## Exercise
Look through the data below and extract, unchanged, the lines from the one that contains "[0:00.00-0:01.00]" to the one that contains "Word for word: again, not", both included.

## Given records
==================================================

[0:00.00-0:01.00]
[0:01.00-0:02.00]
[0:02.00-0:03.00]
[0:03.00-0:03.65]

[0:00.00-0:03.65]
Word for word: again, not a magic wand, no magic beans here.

==================================================

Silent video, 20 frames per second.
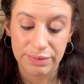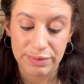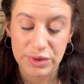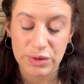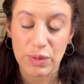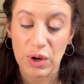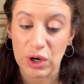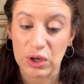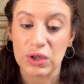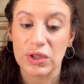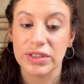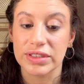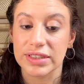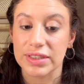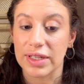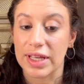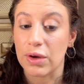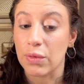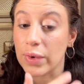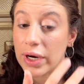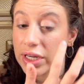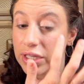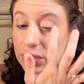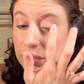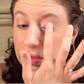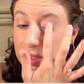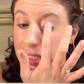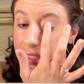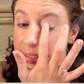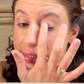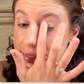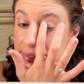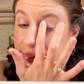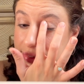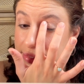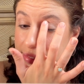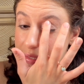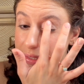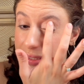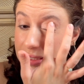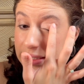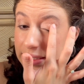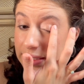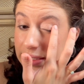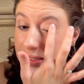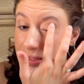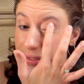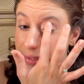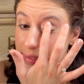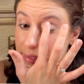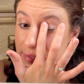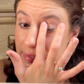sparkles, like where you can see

==================================================

## Final answer
[0:00.00-0:01.00]
[0:01.00-0:02.00]
[0:02.00-0:03.00]
[0:03.00-0:03.65]

[0:00.00-0:03.65]
Word for word: again, not a magic wand, no magic beans here.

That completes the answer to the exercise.